Formal gesehen ist der Roman zwar nicht auktorial geschrieben, nimmt aber manchmal feine auktoriale Züge an. Die finden wird wenn zum Beispiel Räume beschrieben werden und wir uns vielleicht fragen, ob die Person, aus deren Sicht wir die Geschichte gerade erzählt bekommen, den Raum wohl wirklich so detailliert wahrnimmt. So auch bei Hanno, als die sieben verschiedenen Magazine, die auf dem Bett liegen, beim Namen genannt werden (S. 139). Weitere Hinweise für auktoriale Akzente finden wir auf den Seiten 230 und 332. Dort steht: „Er wurde von ihnen in einen Zustand quälender und erbitterter Langeweile versetzt, die ihn so sehr aufregte, dass er schon wieder unterhalten wurde, ohne es zu merken.“ Dies setzt einen Erzähler voraus, der mehr weiss als die Person, von der er erzählt. „‘Du lässt Sarah damit in Ruhe!‘ Er hatte Gabrielle gar nicht gehört und fuhr herum.“ Wenn der Leser nun also alles nur aus der Sicht von Hanno sehen würde, hätten wir die Aussage von Gabrielle gar nie gelesen, was also auch für einen auktorialen Erzählstil spricht. Jedoch finden sich solche Beispiele nur sehr selten im Buch, weshalb die Erzählweise also nicht gleich als auktorial bezeichnet werden kann.

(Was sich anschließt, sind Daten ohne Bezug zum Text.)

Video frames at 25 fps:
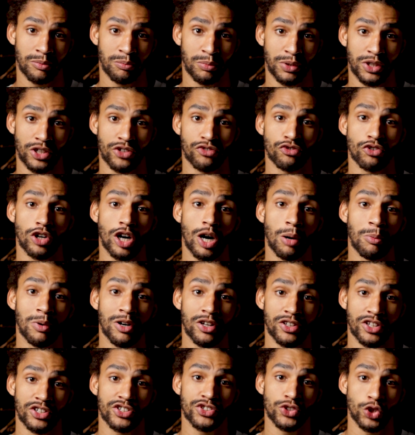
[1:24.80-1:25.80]
But the
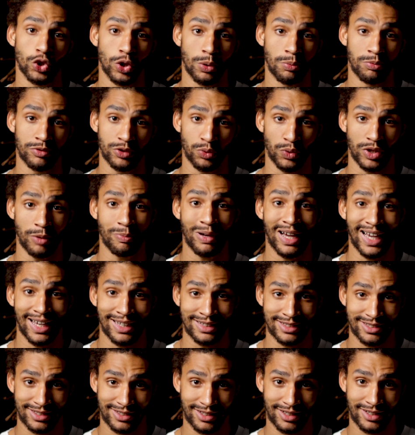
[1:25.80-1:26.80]
drama and the storms were the
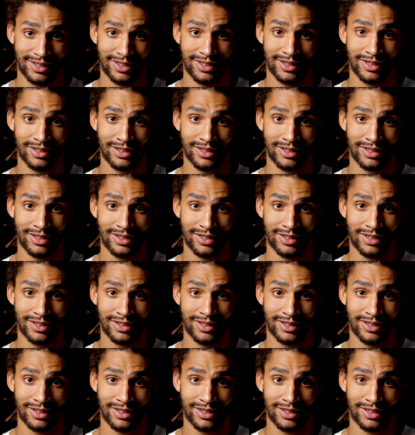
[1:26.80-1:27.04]
past.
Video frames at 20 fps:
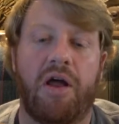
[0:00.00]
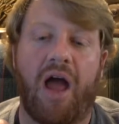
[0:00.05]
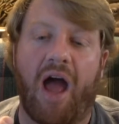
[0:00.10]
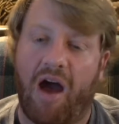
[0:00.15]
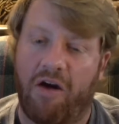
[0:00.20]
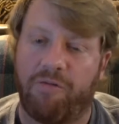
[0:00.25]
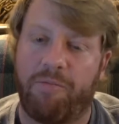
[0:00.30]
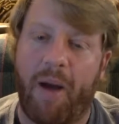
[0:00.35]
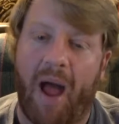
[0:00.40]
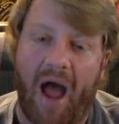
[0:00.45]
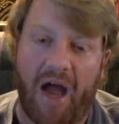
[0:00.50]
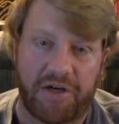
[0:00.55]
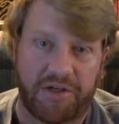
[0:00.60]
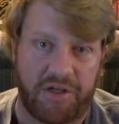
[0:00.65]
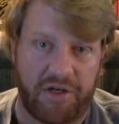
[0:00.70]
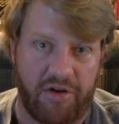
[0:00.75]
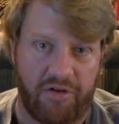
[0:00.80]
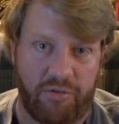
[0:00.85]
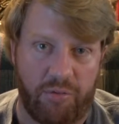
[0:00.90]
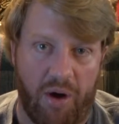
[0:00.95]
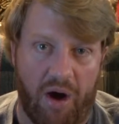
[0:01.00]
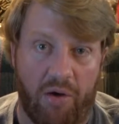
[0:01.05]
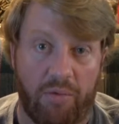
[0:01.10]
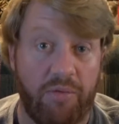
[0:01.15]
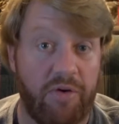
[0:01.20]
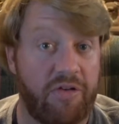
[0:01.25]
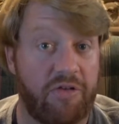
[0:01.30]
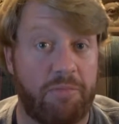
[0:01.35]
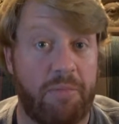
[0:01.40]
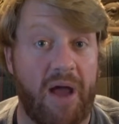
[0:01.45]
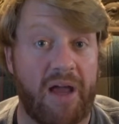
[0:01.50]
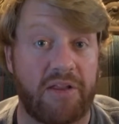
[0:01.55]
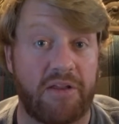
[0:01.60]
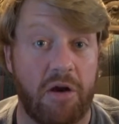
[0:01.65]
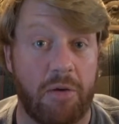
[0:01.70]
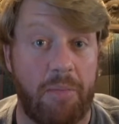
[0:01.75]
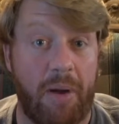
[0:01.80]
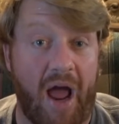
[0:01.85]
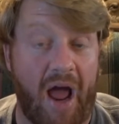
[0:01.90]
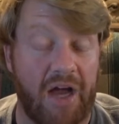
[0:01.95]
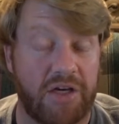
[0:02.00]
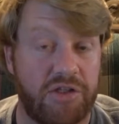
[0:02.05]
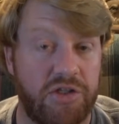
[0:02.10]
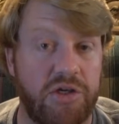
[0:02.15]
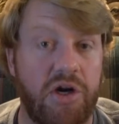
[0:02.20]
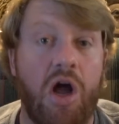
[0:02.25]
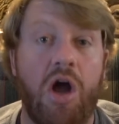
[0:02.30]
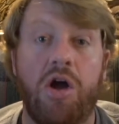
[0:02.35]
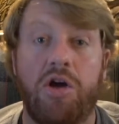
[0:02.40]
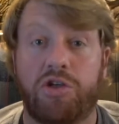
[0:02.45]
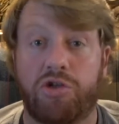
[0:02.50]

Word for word: have passion as well. Respect their passion.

Da der Leser durch die verschiedenen Perspektiven, durch die er die Geschichte betrachtet, mehr Wissen als die jeweiligen Figuren hat, baut Schwanitz die Spannung nicht durch vorenthaltene Informationen auf (Wer hat was aus welchen Gründen getan?), sondern er lässt den Leser zu vielen Personen eine so enge Verbindung aufbauen, dass dieser sich schliesslich fragt, was wohl passieren wird, wenn diese aufeinander einwirken oder sich gar gegenüberstehen.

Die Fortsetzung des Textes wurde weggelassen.